The amount of data stored and available to a business has increased since the year 2000. This increase in data has introduced a gap where companies cannot track their various data sets and create effective governance strategies. These gaps in knowledge have led to problems for various groups looking to provide value to the business. For example,
There are serval software applications and vendors that allow a business to catalogue their data assets to mitigate this knowledge gap. This catalogue software is typically costly and would require companies to buy licences for their employees. This cost acts as a barrier for SME companies to invest in this technology.
Microsoft has a new service in preview that will provide a unified data governance service to help organisations to manage their data assets. Purview helps an organisation create an up-to-date map of the business’s data using automated discovery.
To test out the functionality provided by Azure Data Factory, you can create these resources yourself in your tenancy or make your Microsoft Azure free account today.
To create an instance of Azure purview service, carry out the following steps:
Create a new Azure resource and search for the Azure Purview service as shown
Selecting the Azure Purview service will bring up the following blade that will allow you to create the service and read the documentation
Selecting create will bring up the following blade where you need to provide information to create the service. In this first window you need to provide the resource group that was created earlier and the location for the service. For this demo I am using East US as this was one of locations available at the time of writing.

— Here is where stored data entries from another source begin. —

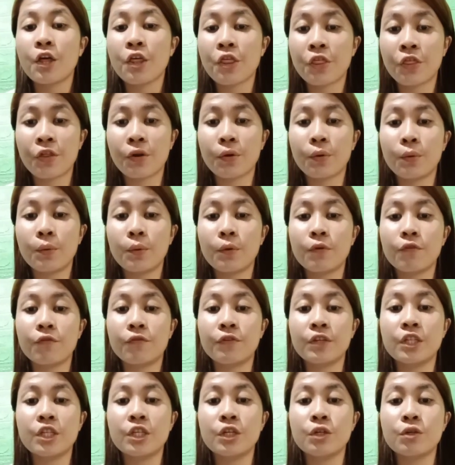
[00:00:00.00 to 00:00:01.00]
through
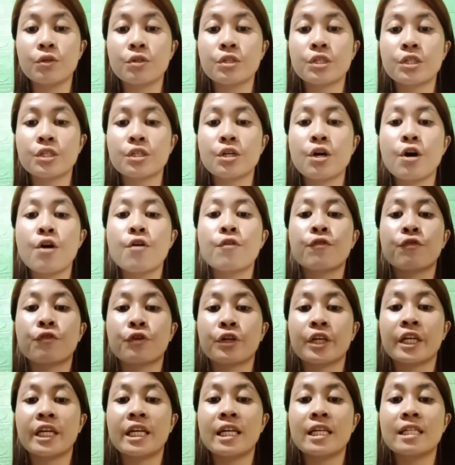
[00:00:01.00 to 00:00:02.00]
videos for
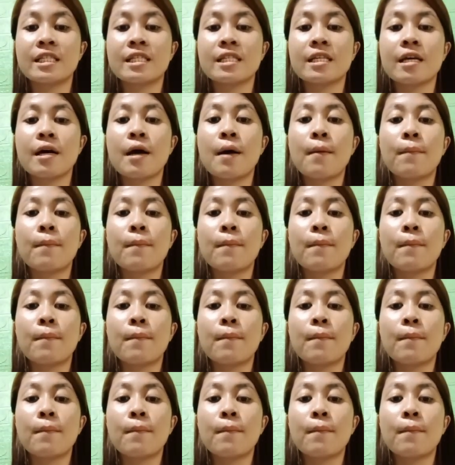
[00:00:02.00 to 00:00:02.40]
kids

In the Configuration window, select the platform size and the catalog options
The next option that you need to define is the tags for the service. This information is not mandatory to create the service but might be useful to track costs against a specific use.
Once the tag information has been created, select review and create, check the information you provided for the service and select create.
Once the create option has been clicked, the following page (blade) is shown with the status of creating the service.
Once the service has been created click on the Azure Purview Studio.
Once you launch the Purview Studio you will get the following IDE (Integrated Development Environment).
Let’s start by first creating a collection. To do this select the Sources option on the left-hand side of the studio. On the next screen select new Collection. A collection can be used to group data by business function or environment.
Provide a meaningful connection name and select create
After creating a collection, create some data sources and ingesting the metadata. There are several metadata connectors provided by Microsoft currently, but these will grow over time.
Before we proceed further, an azure credential is required by Azure Purview service and this credential will need access to the relevant data sources. Azure Purview can be configured to use an existing key vault by going to the Management Console in your purview instance.
Once a credential is created, a data source can be created in the studio. Select the data source as shown.
Let’s start by first creating some data sources and ingesting the metadata. There are a number of metadata connectors provided by Microsoft, but these will grow over time.
Provide connection properties with your data source. I am connecting to an Azure SQL DB that is already provisioned and contains the Adventure Works database in this scenario.
Registering a data source in this fashion will add it to the collection.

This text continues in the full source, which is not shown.